▶ [Record extracts]
'''
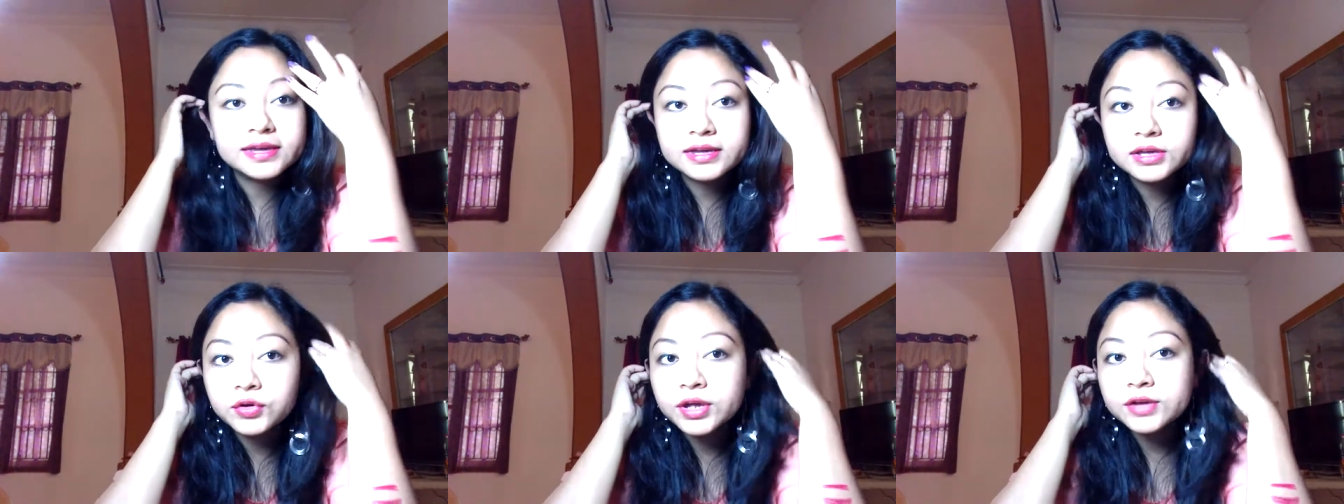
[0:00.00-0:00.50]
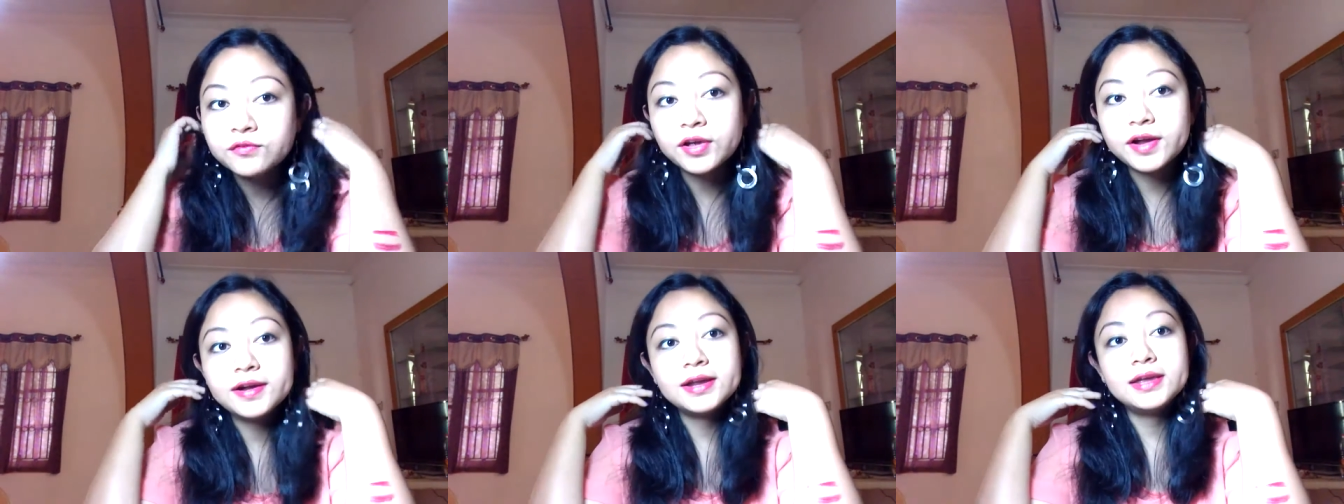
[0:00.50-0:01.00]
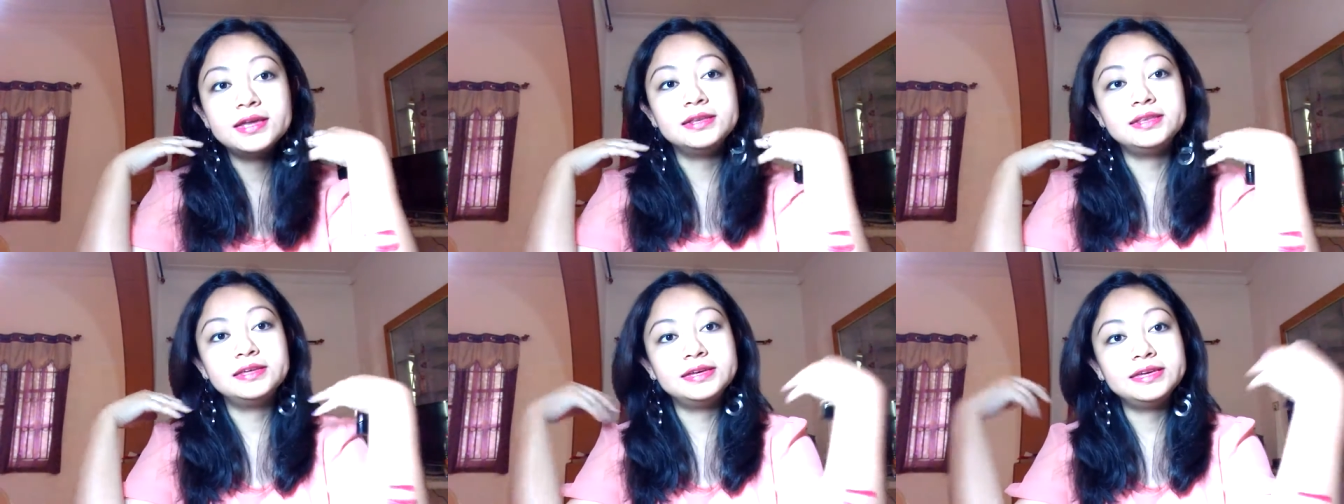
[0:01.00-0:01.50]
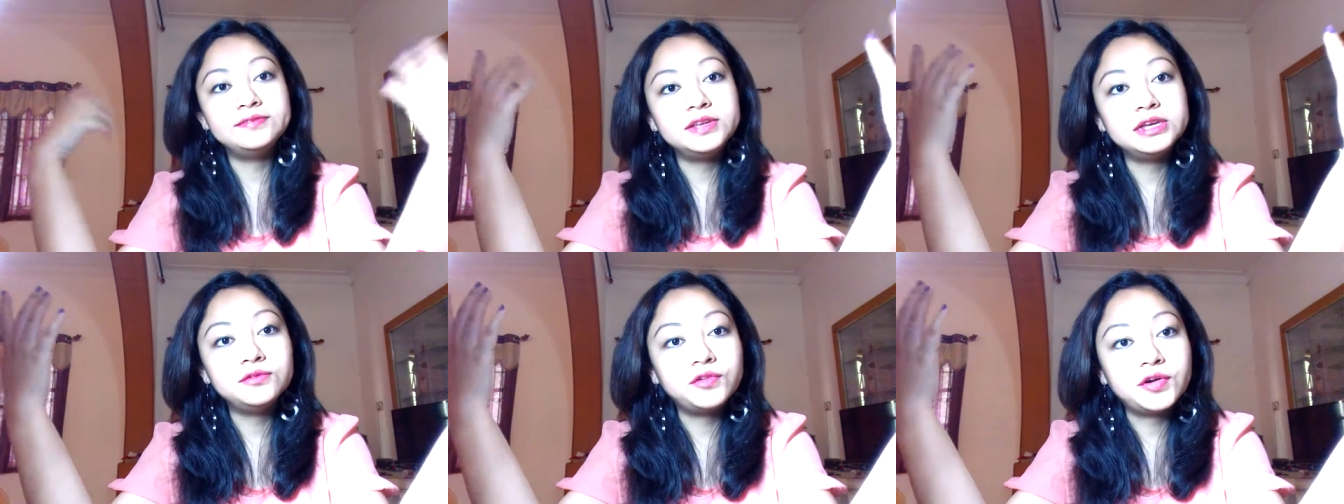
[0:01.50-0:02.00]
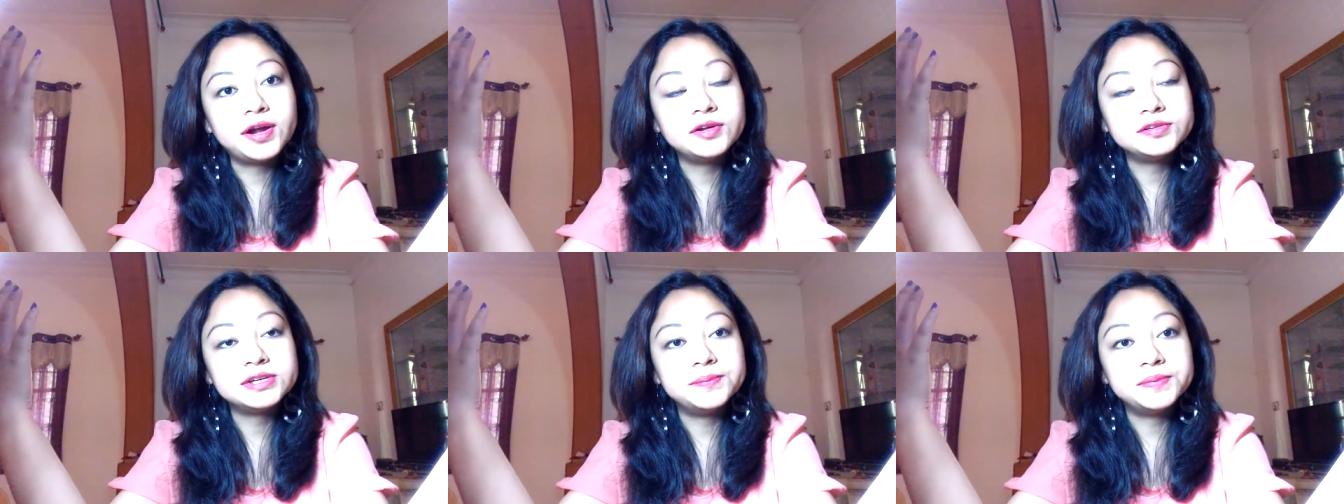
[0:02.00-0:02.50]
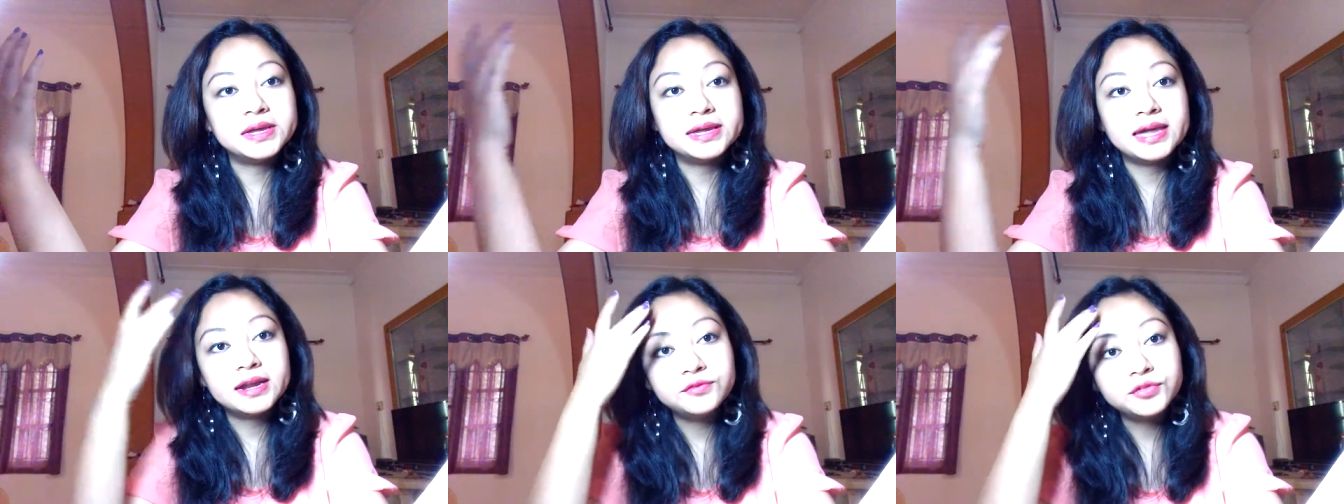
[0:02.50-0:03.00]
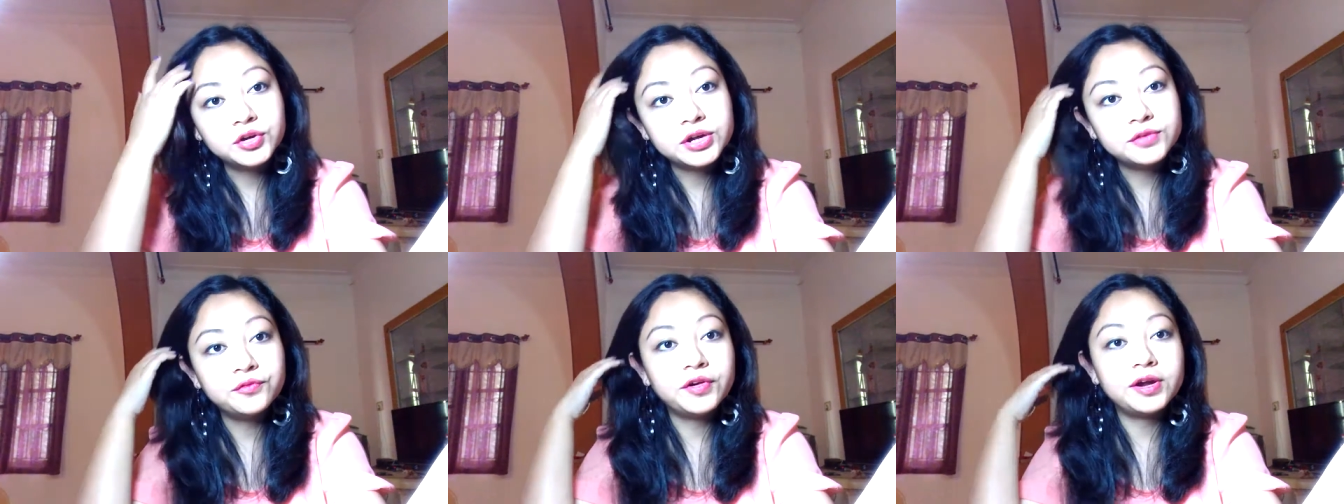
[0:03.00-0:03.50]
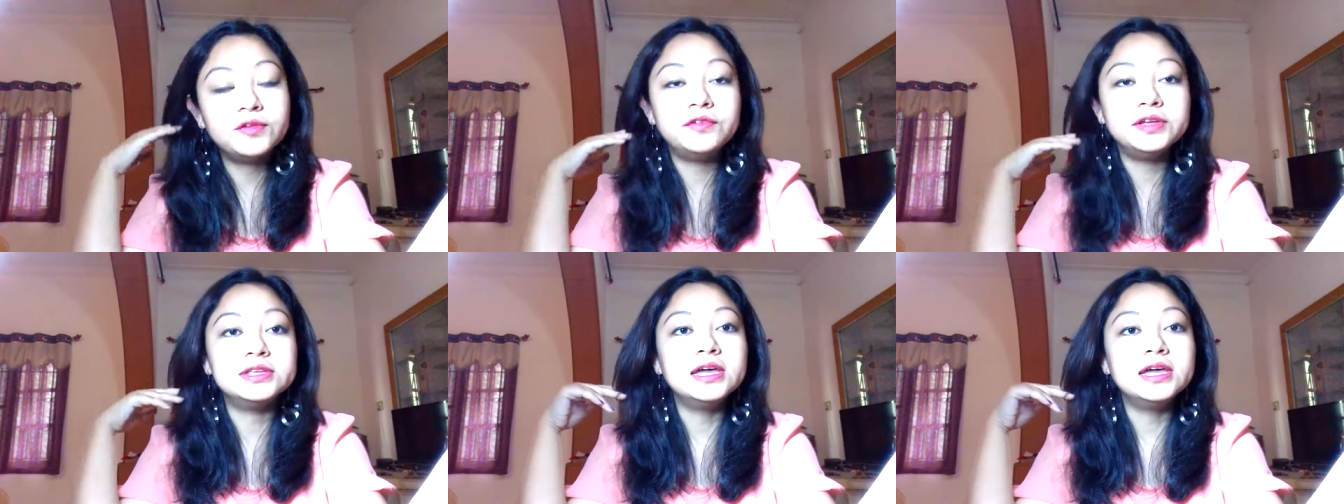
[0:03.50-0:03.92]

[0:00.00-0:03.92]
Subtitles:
You can wear in the evening wear something, and you can wear with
'''
From the line that contains "[0:01.00-0:01.50]" down to the last line of the entries above, copy every line exactly and leave out the pictures.

[0:01.00-0:01.50]
[0:01.50-0:02.00]
[0:02.00-0:02.50]
[0:02.50-0:03.00]
[0:03.00-0:03.50]
[0:03.50-0:03.92]

[0:00.00-0:03.92]
Subtitles:
You can wear in the evening wear something, and you can wear with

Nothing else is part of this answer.